Ainda leva três anos para o Tech 52 dar sentido a essas novas memórias compartilhadas, mas, no final, eles o guiam até a porta da frente da cabine e Julia. Dado que Tech 52 tem as memórias originais de Jack e as memórias de Tech 49, as cenas finais sugerem que ele se tornará parceiro de Julia agora. Ele é, essencialmente, o híbrido perfeito de ambos os seus amores perdidos.

Reconstruindo para o futuro

A decisão da Tech 49 de se sacrificar e salvar Julia não salva apenas sua vida, mas também a de seu feto – o primeiro humano nascido em uma Terra livre do Tet em 60 anos. Três anos depois, Julia se tornou a chefe da crescente comunidade de sobreviventes que começam a chegar ao lago, um dos lugares da Terra não afetados tanto pela guerra quanto pelas mudanças ambientais decretadas pela destruição da Lua.

Enquanto apenas uma fração da humanidade sobreviveu à invasão e aos 60 anos que se seguiram, muitos deles chegam ao lago de Julia buscando reconstruir sua comunidade. Dada a forma como o Tet dividiu o mundo em setores, também parece provável que tais comunidades em evolução estejam se formando em todo o mundo. Pode ser estranho e parado. Pode levar gerações. Mas o fim de “Oblivion” sugere que há esperança para a humanidade e para a Terra como um todo. No momento em que os créditos rolam, o futuro está finalmente ficando mais brilhante.

Esperanças de sequência?

A conversa sobre a sequência de “Oblivion” tem sido limitada, e há algumas razões para isso. Primeiro, os críticos saudaram o filme com entusiasmo limitado, e o público parecia sentir o mesmo. Além disso, embora o filme não tenha sido um fracasso absoluto nas bilheterias, ele não teve um desempenho tão bom quanto o estúdio poderia esperar, dado o poder de estrela de Cruise.

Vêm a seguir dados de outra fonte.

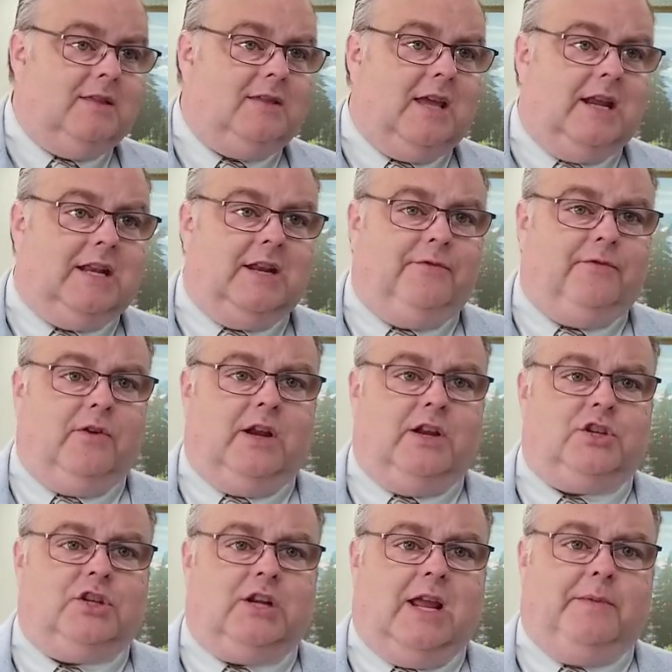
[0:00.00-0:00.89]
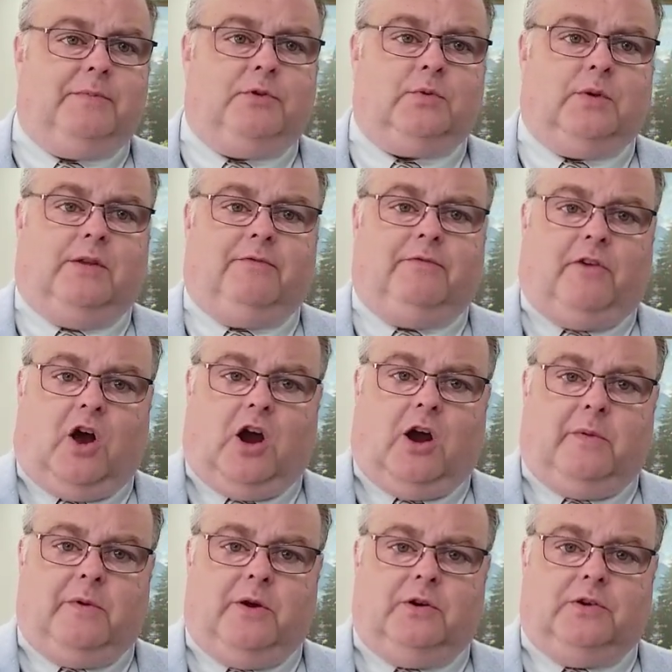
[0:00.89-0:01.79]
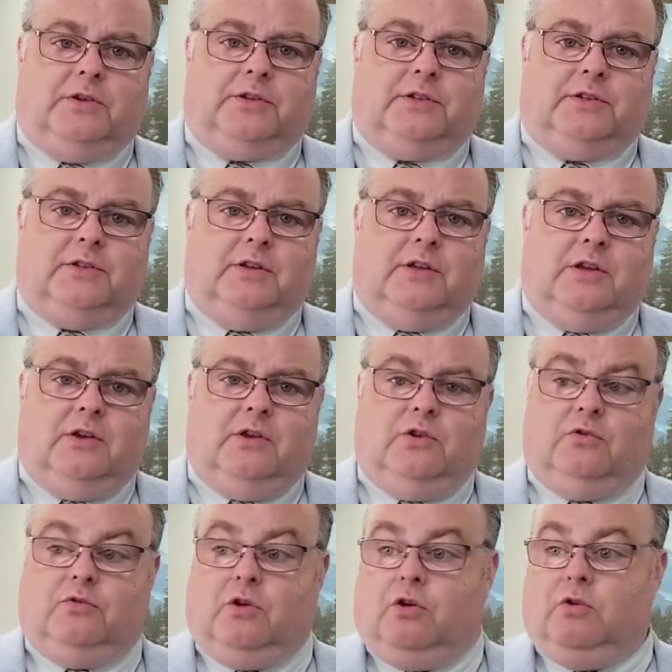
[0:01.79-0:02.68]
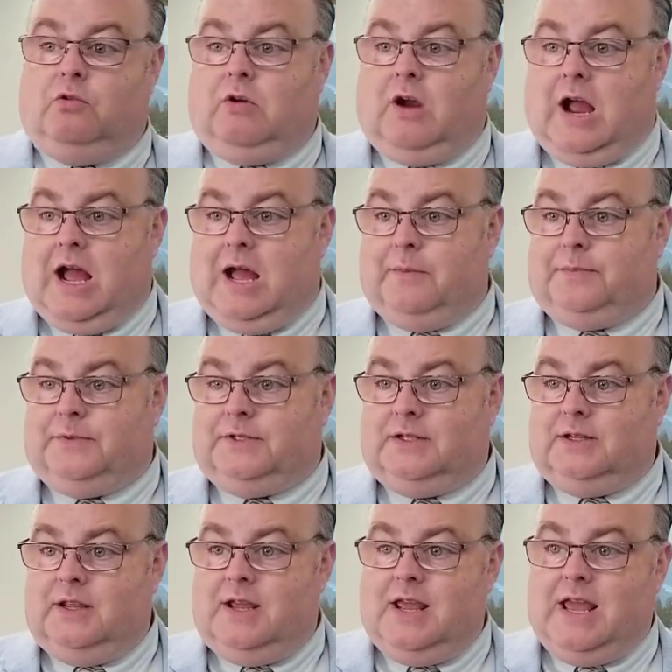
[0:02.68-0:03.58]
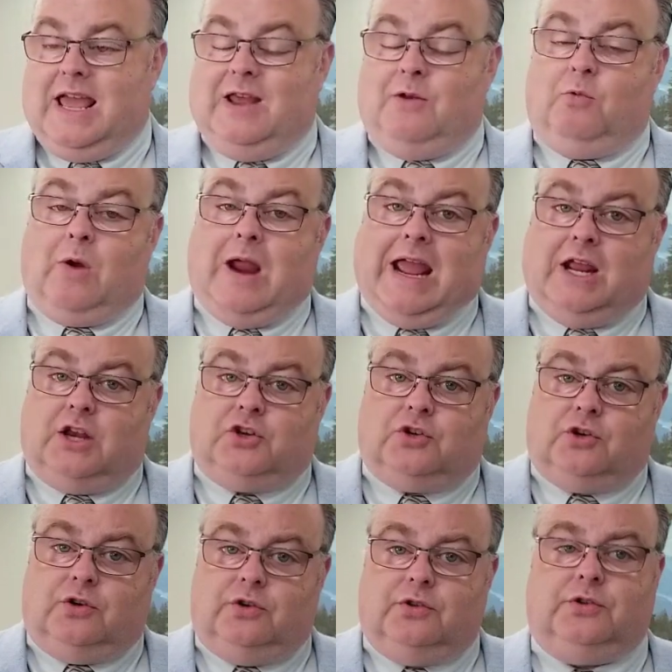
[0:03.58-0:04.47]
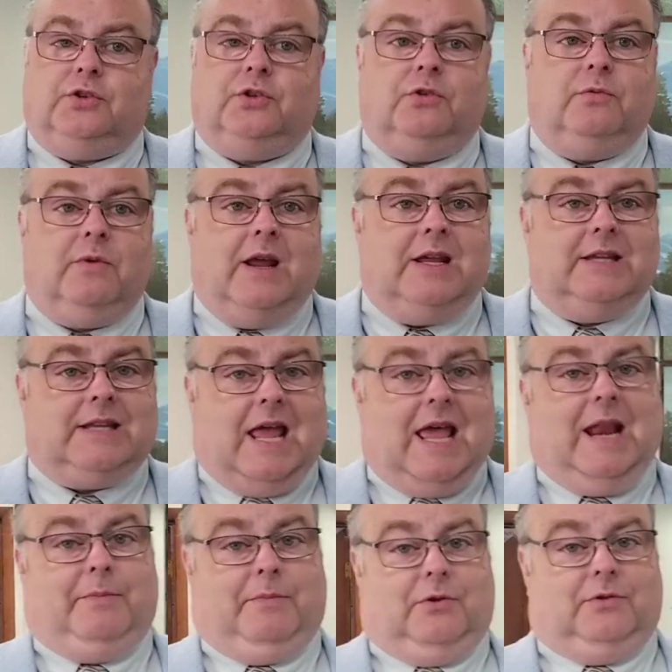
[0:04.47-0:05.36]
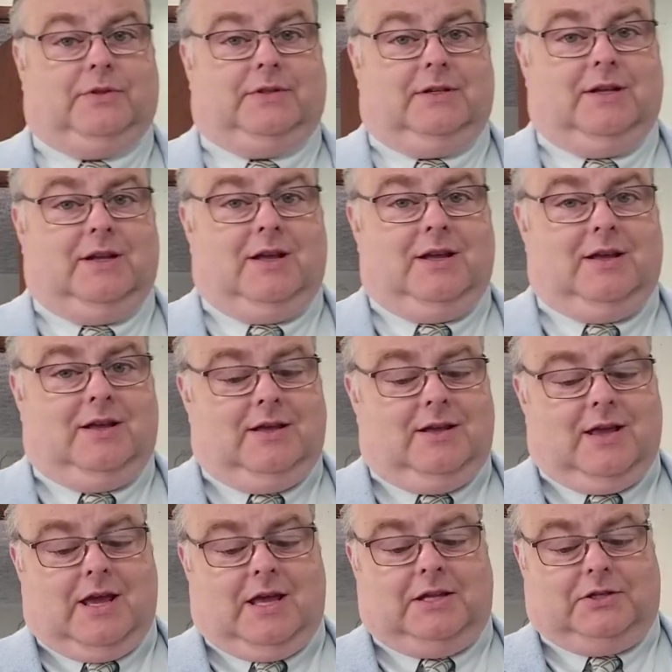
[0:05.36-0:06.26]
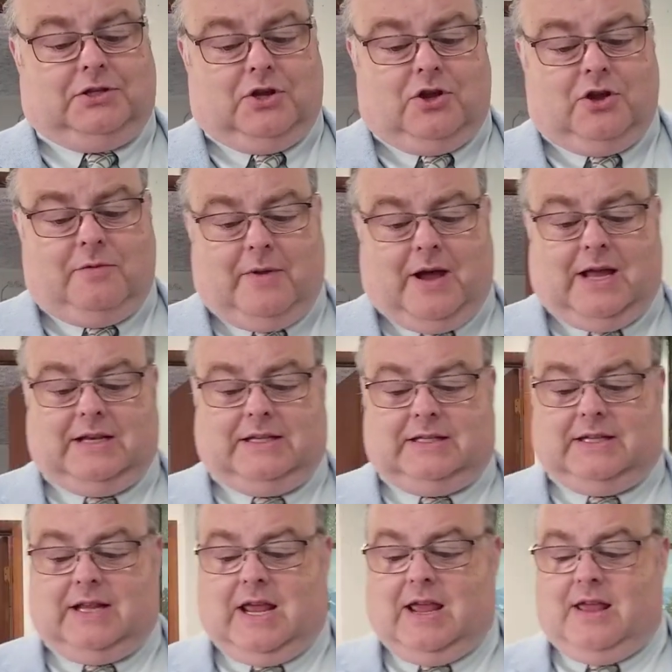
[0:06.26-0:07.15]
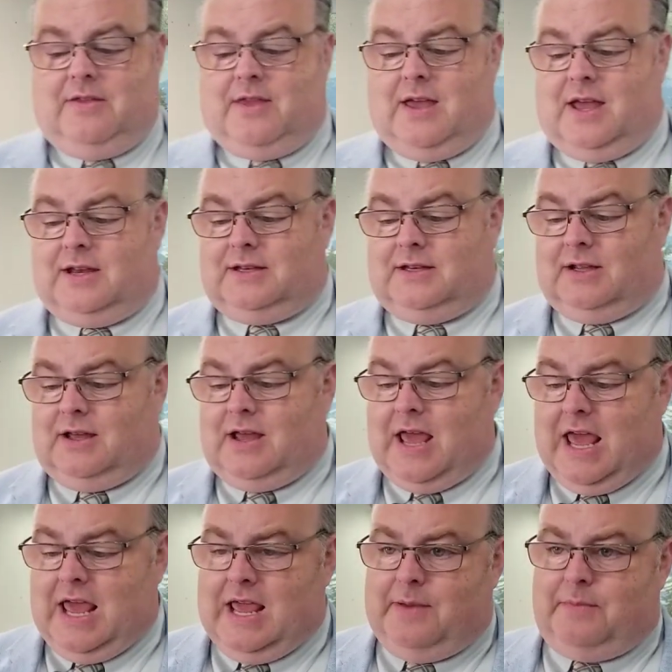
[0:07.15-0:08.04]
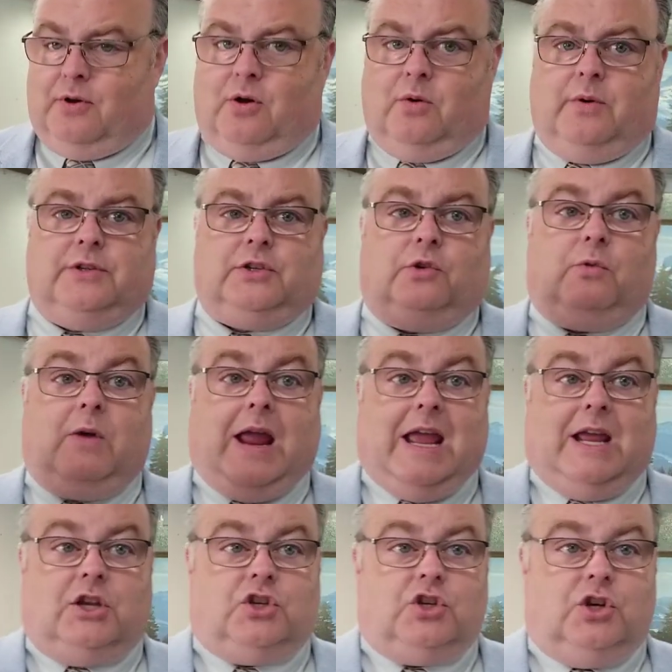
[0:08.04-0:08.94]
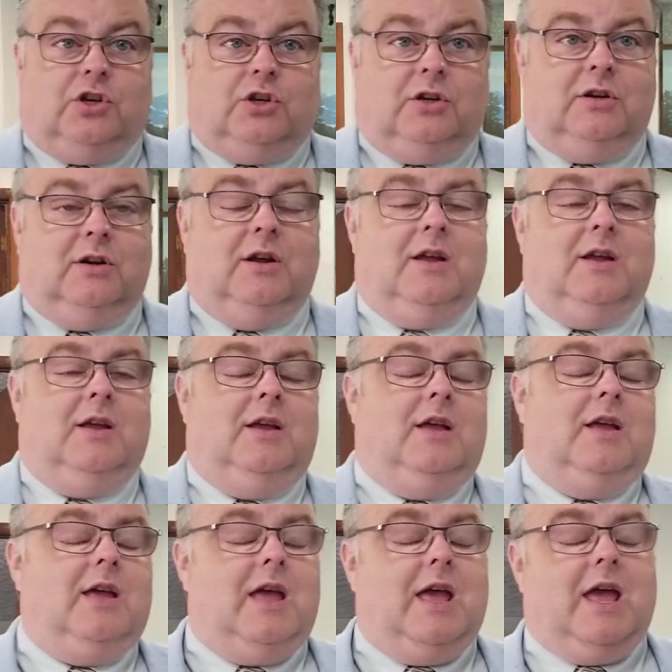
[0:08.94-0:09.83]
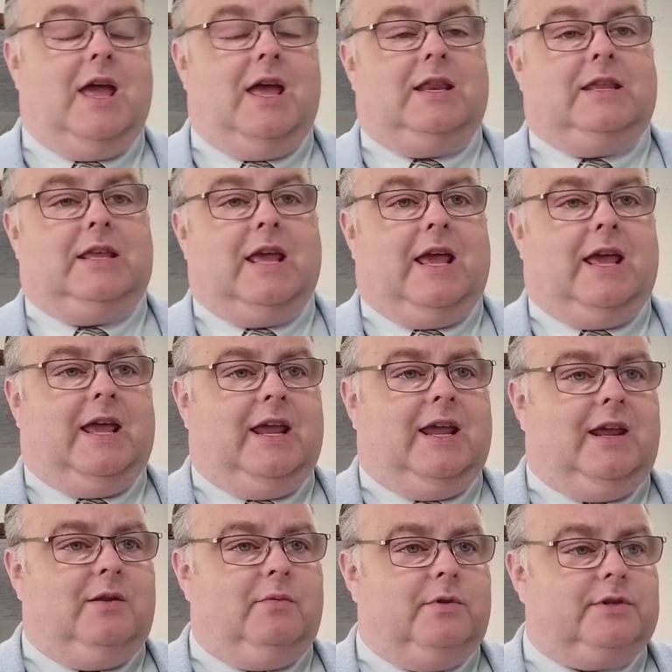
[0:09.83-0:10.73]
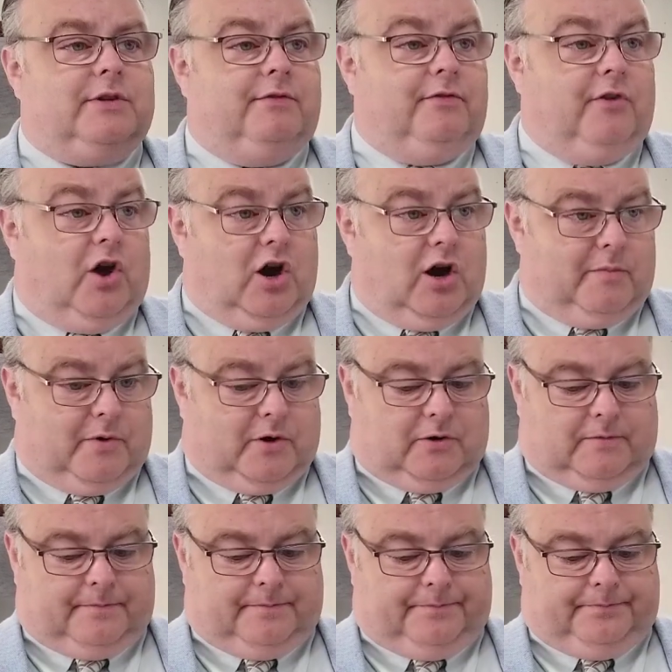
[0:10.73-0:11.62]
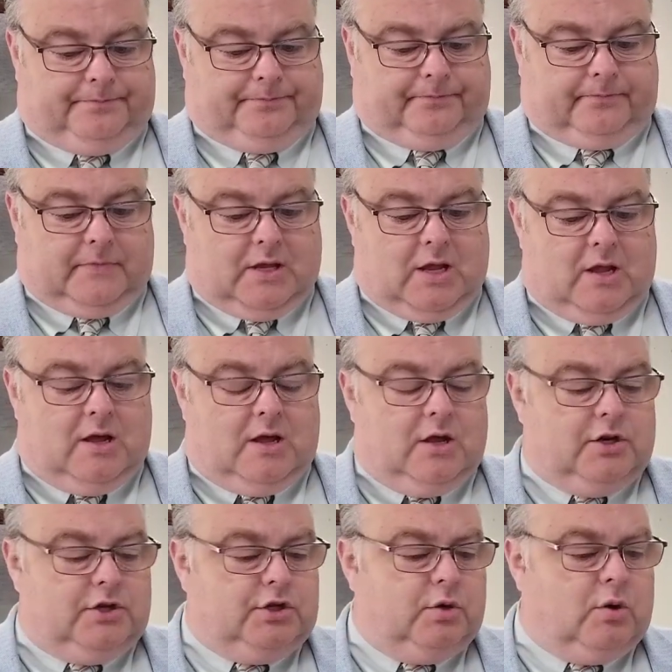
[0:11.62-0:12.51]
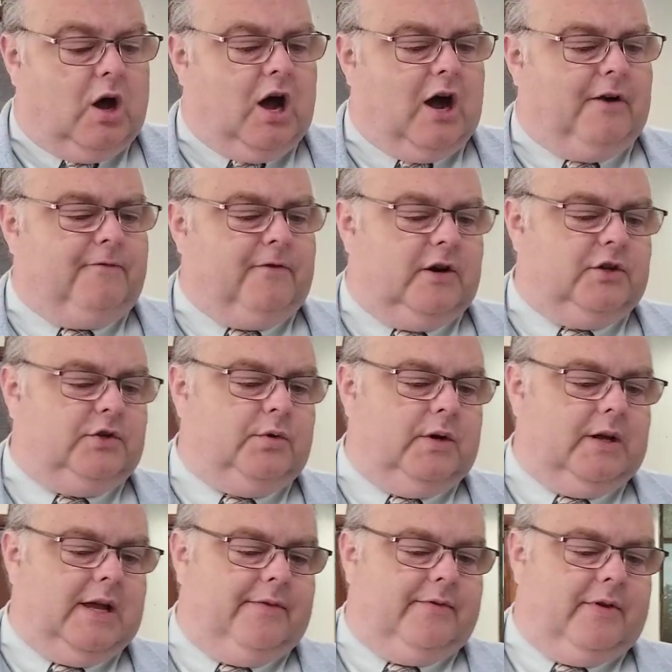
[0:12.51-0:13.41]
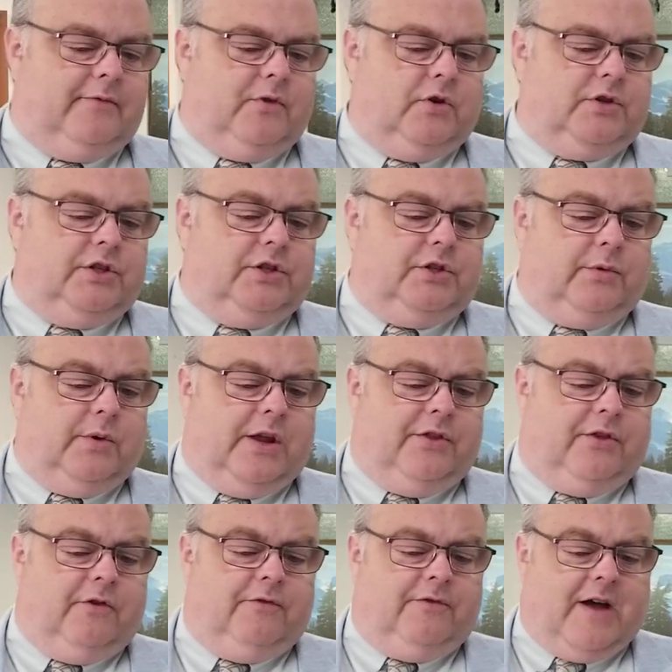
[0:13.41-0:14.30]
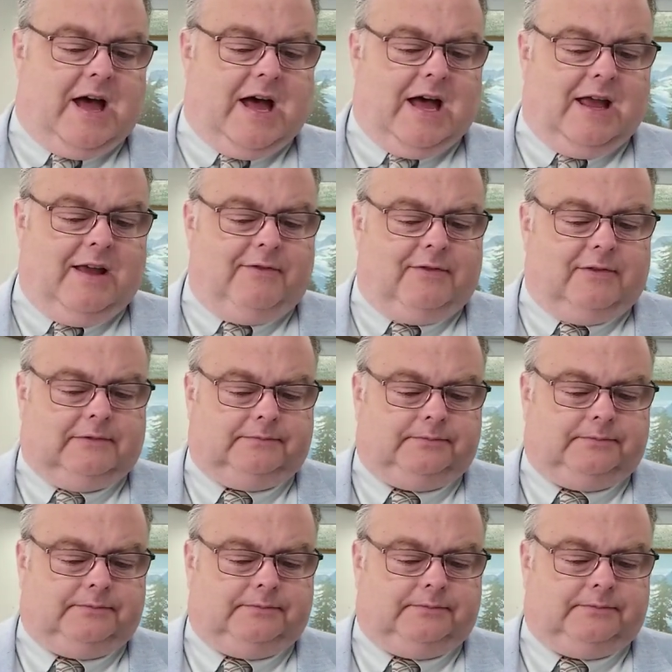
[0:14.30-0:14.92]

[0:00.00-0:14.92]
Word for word: They differentiate between farmers who grow crops and ranchers who raise animals. And so you might say that uh, Abel was a rancher and Cain was a farmer. Two offerings were given, verses 3 through 5.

Em segundo lugar, e talvez mais importante, “Oblivion” encerra definitivamente suas histórias. O Tet é destruído e a humanidade começa a reconstruir a civilização. Talvez haja mais histórias a serem contadas sobre isso ou sobre o relacionamento e o filho de Jack e Julia, mas até o momento, esse roteiro não surgiu. De acordo com o Hindustan Times, o diretor Joseph Kosinski expressou interesse em um filme prequel em 2013, mas não houve indicação de que tal projeto tenha passado do estágio de ideia.

Claro, nunca se deve dizer nunca. A relação acerto por erro de Cruise aumentou nos anos desde “Oblivion”, tornando-o uma coisa mais segura. “Oblivion” é uma história isolada, mas com Hollywood mais investida do que nunca na construção de franquias, sempre pode haver outro filme no horizonte. Resta saber se “Oblivion” continuará sendo um dos muitos filmes de Tom Cruise a nunca ter uma sequência.